Word of the visit spread. Prisoners wrote letters home, news reporters filed stories. The initial coverage was mixed—some praised Truman’s humanity, others questioned whether a president should fraternize with former enemies. But among the prisoners, the impact was immediate and profound.
Years later, Walter Kesler visited America, standing in a field where Camp Crowder had been. He remembered Truman’s visit, the impossible moment when the president of the victorious nation spoke to defeated enemies about rebuilding, about dignity, about truth. He told his wife, “Those words mattered. They changed how I thought about enemies and nations and what’s possible after war ends.”
The story persisted in family histories, in documentary films, in academic papers about post-war reconciliation. Sometimes the smallest moments reveal the most about human character and possibility. Truman understood instinctively: how victors treat defeated enemies determines what kind of peace follows war.
He was not a pacifist or sentimentalist, but he believed rules mattered, that treatment of enemies revealed something essential about victors, that peace required more than just winning. The Camp Crowder visit embodied that belief. No cameras recorded it, no major policy emerged from it. But for the men who were there, who expected contempt and found respect, the moment carried weight that outlasted the war.

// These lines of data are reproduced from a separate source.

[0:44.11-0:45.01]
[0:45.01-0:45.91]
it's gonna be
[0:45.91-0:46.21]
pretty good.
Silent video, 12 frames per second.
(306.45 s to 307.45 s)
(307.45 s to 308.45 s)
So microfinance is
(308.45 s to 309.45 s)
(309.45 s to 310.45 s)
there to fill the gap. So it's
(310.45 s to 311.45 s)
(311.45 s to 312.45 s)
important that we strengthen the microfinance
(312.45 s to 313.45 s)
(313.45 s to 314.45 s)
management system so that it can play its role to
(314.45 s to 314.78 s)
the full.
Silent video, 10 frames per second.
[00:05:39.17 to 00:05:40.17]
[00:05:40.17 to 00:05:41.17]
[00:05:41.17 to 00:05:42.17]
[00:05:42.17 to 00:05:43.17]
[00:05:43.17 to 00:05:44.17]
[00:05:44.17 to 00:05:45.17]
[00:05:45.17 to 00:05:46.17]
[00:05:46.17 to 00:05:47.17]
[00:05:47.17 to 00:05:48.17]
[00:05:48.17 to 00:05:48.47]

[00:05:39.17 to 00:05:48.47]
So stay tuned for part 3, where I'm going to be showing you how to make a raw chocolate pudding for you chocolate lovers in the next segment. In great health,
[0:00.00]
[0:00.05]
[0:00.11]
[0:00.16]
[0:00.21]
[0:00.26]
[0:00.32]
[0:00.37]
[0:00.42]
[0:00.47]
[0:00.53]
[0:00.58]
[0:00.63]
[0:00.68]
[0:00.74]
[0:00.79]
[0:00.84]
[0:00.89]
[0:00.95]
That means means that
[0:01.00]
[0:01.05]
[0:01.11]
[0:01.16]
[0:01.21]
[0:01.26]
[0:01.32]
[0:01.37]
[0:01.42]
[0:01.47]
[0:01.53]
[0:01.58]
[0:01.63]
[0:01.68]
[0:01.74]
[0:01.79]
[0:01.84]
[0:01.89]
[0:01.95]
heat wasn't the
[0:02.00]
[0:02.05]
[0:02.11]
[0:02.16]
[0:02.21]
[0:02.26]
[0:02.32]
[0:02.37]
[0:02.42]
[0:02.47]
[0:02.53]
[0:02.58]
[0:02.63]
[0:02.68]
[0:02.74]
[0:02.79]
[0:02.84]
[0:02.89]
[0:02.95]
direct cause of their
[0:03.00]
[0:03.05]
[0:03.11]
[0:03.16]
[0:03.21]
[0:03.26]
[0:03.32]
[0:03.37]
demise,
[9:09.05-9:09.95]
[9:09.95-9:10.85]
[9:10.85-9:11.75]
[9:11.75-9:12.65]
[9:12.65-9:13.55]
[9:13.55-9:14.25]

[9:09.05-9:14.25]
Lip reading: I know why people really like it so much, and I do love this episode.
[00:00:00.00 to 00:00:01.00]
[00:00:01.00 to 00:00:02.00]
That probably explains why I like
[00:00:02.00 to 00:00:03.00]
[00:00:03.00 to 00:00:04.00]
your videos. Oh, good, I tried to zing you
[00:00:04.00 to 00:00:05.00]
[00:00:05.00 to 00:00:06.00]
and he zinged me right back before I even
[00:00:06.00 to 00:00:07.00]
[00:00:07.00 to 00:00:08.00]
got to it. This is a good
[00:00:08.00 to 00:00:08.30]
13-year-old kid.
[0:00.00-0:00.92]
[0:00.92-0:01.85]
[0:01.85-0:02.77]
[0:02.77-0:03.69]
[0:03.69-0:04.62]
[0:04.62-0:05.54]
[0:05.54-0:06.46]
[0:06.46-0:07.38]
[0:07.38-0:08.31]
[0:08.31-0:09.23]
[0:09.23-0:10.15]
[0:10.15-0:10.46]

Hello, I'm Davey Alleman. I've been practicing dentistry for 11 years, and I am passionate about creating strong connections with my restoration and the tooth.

That understanding mattered for postwar Germany, for American-German relations, for the slow construction of peace in Europe—not dramatically, not decisively, but as one thread among many that wove defeated enemies into democratic partners.
Sometimes the simplest choices have the longest shadows. Truman’s visit to Camp Crowder shows how peace is built—not with grand gestures, but with quiet choices that reveal character and create possibility. A president walked among enemy prisoners and spoke to them about rebuilding. Simple, almost mundane. But sometimes the simplest choices carry the most meaning.